Makes: about 1 quart
1 ½ cups (350 ml) heavy cream
4 teaspoons Zentei Matcha
1 cup (235 ml) whole milk
4 large egg yolks
½ cup (3.5 ounces / 50 grams) organic blonde cane sugar
Pinch of salt
Leaves from 1 large bunch mint (1 cup packed)
¼ teaspoon natural peppermint flavor (such as Frontier)
4 ounces (115 grams) bittersweet chocolate (60-70% cacao mass), chopped
- In a large bowl, whisk together the heavy cream and Zentei Matcha until combined (it's ok if it's lumpy).
- Place the egg yolks in a medium bowl and whisk in the sugar and salt until combined.
- Heat the milk in a medium, heavy-bottomed saucepan until hot and steamy, stirring occasionally.
- Whisking constantly, slowly add the hot milk to the egg mixture. Return the pot to the stove and cook over medium-low heat, stirring constantly with a flexible heat-proof spatula, until the custard begins to "stick" to (form a film on) the bottom of the pot and/or registers 170ºF on an instant read thermometer. Immediately pour the custard into the cold matcha-y cream to stop the cooking. Cover and chill until cold, 2-4 hours or overnight.

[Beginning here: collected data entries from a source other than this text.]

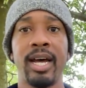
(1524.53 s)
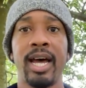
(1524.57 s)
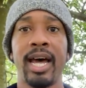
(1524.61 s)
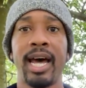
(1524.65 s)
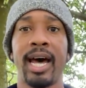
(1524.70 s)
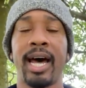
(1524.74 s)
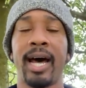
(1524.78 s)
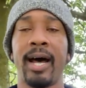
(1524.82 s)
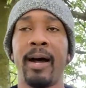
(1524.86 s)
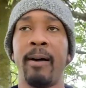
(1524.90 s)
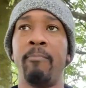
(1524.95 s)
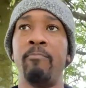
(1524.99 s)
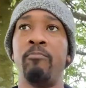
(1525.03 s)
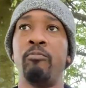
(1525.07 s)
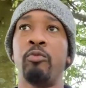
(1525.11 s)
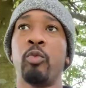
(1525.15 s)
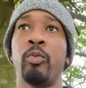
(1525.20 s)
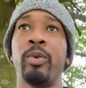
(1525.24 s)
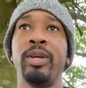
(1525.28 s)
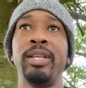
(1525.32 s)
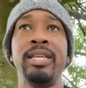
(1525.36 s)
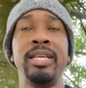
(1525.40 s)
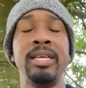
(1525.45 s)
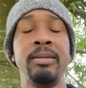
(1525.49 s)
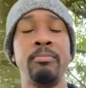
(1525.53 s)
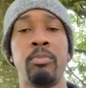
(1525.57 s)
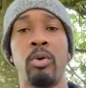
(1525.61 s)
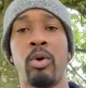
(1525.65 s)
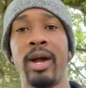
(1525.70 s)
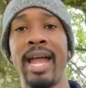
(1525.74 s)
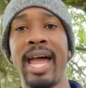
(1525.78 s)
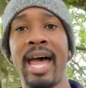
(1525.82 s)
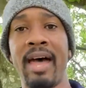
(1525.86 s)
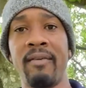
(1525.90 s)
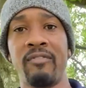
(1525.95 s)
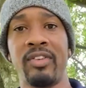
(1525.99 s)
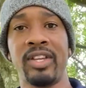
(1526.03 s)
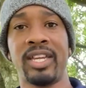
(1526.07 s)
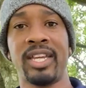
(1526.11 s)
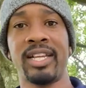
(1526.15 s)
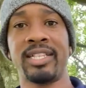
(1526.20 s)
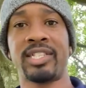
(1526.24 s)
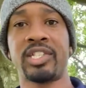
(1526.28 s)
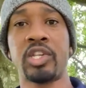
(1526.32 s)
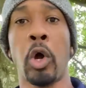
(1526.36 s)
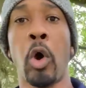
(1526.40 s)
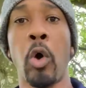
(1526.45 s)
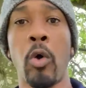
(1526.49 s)
Um, we need more
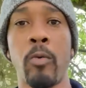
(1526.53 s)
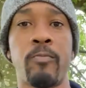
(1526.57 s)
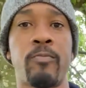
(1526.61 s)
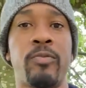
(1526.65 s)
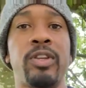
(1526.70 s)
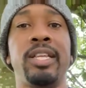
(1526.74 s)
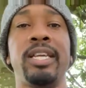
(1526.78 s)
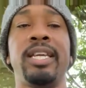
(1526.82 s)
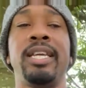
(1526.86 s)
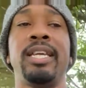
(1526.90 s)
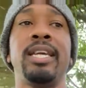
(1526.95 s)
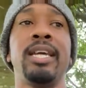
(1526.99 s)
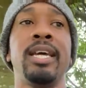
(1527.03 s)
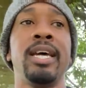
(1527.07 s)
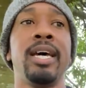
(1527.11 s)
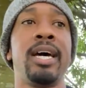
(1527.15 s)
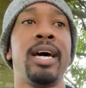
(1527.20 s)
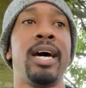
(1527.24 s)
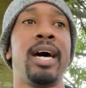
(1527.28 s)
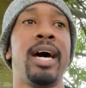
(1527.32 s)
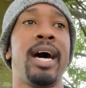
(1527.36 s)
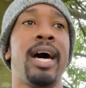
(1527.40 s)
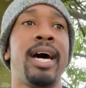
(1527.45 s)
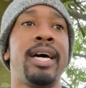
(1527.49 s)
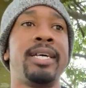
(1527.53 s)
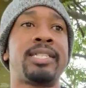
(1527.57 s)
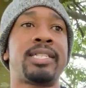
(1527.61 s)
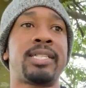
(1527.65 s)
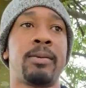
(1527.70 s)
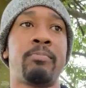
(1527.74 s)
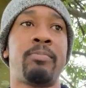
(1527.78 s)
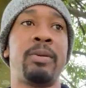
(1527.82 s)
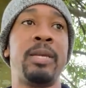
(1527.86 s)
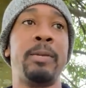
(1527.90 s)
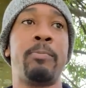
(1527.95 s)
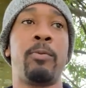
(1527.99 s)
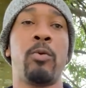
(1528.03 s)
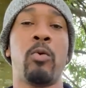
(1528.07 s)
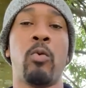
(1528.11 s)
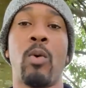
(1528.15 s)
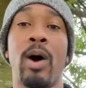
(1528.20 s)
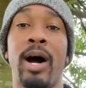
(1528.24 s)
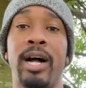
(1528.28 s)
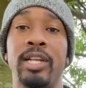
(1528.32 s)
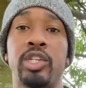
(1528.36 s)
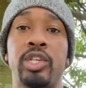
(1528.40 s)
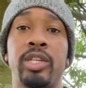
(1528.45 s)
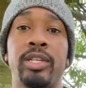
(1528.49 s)
advocates. Hopefully, uh, some people
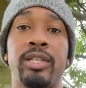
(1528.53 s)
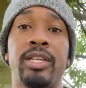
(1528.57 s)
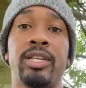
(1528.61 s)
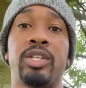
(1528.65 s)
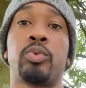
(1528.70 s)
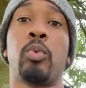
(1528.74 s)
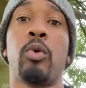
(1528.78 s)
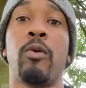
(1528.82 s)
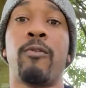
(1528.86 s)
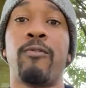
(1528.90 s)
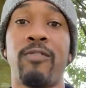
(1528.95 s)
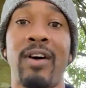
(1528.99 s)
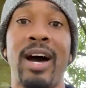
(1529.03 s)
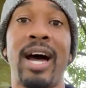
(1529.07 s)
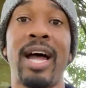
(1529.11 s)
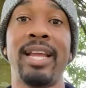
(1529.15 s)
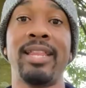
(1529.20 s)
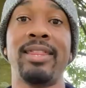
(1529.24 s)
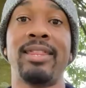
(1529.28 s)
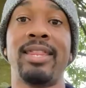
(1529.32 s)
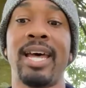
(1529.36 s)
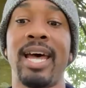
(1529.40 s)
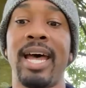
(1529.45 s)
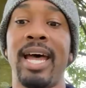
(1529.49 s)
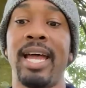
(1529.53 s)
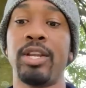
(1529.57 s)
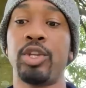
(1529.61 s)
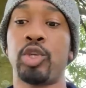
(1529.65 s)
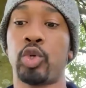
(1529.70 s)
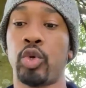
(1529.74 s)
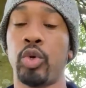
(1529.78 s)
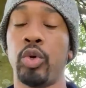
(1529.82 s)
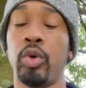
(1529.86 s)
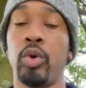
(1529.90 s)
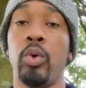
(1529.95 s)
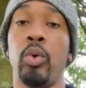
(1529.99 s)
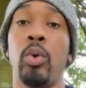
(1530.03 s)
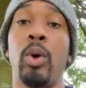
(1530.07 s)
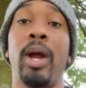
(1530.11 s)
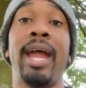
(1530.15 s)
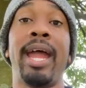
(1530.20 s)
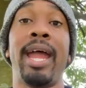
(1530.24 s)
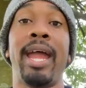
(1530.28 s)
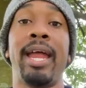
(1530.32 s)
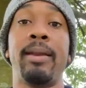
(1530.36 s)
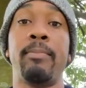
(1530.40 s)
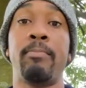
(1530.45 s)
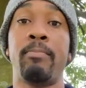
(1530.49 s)
watching this will find that true
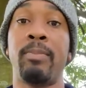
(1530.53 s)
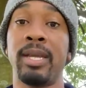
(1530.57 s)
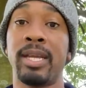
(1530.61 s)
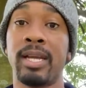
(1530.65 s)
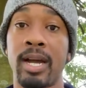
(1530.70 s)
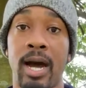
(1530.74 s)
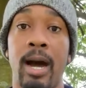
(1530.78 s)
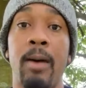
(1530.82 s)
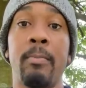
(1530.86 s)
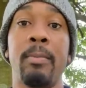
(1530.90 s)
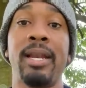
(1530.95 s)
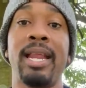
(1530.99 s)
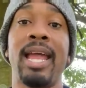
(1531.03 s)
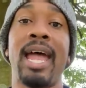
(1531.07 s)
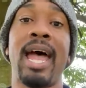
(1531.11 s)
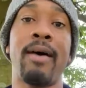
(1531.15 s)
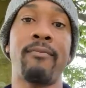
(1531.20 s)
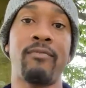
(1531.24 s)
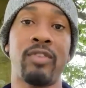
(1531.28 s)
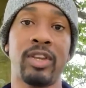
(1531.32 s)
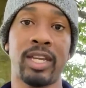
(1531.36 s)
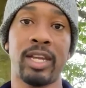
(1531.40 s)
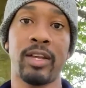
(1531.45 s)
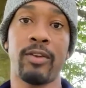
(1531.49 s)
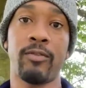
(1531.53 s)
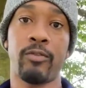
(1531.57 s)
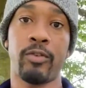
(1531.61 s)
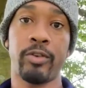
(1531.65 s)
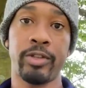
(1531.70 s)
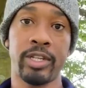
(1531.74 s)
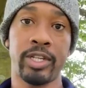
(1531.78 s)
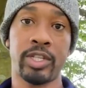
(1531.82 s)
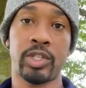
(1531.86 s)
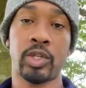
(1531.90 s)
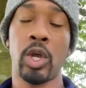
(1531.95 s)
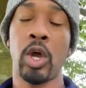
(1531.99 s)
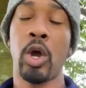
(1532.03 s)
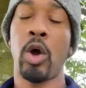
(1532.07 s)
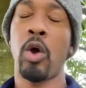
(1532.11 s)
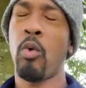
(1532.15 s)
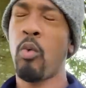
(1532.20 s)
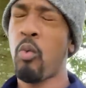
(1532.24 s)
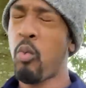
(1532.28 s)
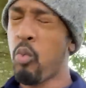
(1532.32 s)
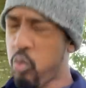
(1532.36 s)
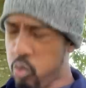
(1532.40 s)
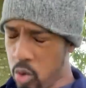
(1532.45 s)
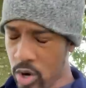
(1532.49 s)
and become an advocate for this
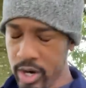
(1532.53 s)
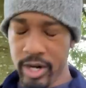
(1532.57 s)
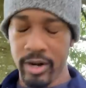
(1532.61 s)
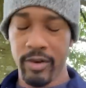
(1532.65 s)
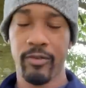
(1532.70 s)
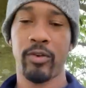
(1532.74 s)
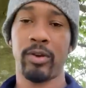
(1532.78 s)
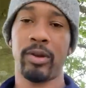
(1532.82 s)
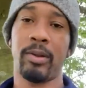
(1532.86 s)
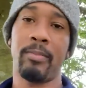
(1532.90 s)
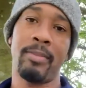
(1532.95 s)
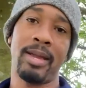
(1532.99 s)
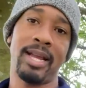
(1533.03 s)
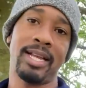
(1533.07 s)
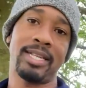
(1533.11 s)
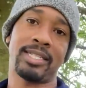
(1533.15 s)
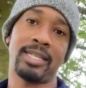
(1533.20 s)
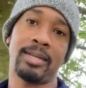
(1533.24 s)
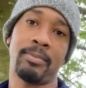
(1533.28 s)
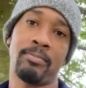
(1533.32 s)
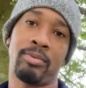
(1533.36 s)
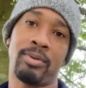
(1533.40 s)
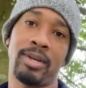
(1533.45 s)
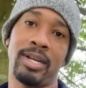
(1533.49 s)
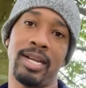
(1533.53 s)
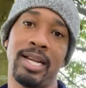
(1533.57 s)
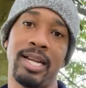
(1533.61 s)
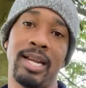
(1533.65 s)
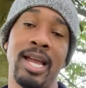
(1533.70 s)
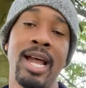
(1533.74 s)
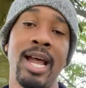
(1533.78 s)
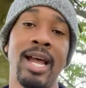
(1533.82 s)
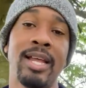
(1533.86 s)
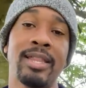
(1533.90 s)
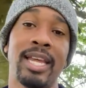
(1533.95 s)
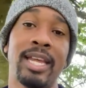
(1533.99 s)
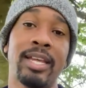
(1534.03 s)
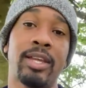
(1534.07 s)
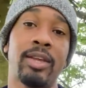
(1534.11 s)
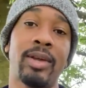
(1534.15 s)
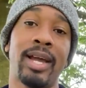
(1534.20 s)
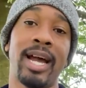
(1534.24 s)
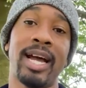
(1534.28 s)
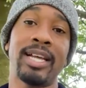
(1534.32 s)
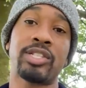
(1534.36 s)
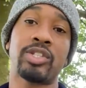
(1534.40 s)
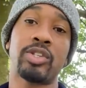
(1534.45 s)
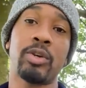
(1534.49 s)
wonderful, amazing breed. Thank you
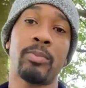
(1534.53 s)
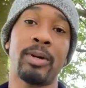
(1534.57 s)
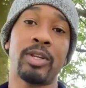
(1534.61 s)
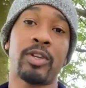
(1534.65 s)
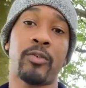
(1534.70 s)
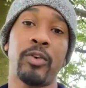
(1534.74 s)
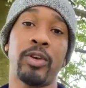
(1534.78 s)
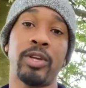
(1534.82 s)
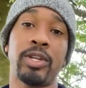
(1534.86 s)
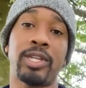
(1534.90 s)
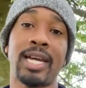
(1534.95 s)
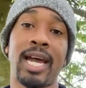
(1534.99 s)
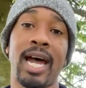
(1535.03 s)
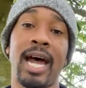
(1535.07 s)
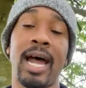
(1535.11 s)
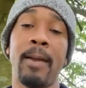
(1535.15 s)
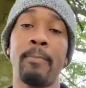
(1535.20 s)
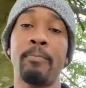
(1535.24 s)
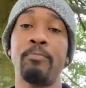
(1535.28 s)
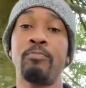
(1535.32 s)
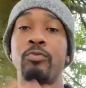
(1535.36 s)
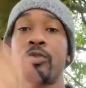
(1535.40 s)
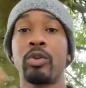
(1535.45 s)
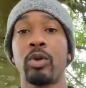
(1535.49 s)
guys so much for your time.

- When the custard is cold, bring a small kettle of water to a boil. Fill a medium bowl partway with ice and cool water and place the mint leaves in a strainer. When the water comes to a boil, pour the water over the mint to wilt it, and immediately plunge the wilted leaves into the ice bath. Drain the mint and squeeze dry.
- Place the wilted and dried mint leaves in a blender and add half of the ice cream base. Blend until very smooth, gradually adding the rest of the base. Strain the mixture through a fine-mesh strainer, pressing on the solids to extract all the good stuff. Chill the mixture again until very cold, 1-2 hours and up to overnight.
- Place a loaf pan or other vessel in the freezer to chill. When the ice cream base is cold, churn the ice cream in an ice cream maker according to the manufacturer's instructions. While the ice cream churns, place the chocolate in a small, heatproof bowl set over a small pot of steaming (not simmering) water. Stir until just melted and let cool slightly. The chocolate should be cool but drizzleable by the time the ice cream is done churning.
- Remove the loaf pan from the freezer and drizzle some of the melted chocolate over the bottom and sides. Spread 1/3 of the ice cream over the chocolate, and drizzle with more chocolate. Repeat until you've used up all the ice cream and chocolate, then freeze until, well, frozen, a few hours.
- When firm, scoop and serve!
- Store the ice cream tightly covered and with parchment paper pressed directly onto the surface to discourage ice crystals from forming. Enjoy within a month or so.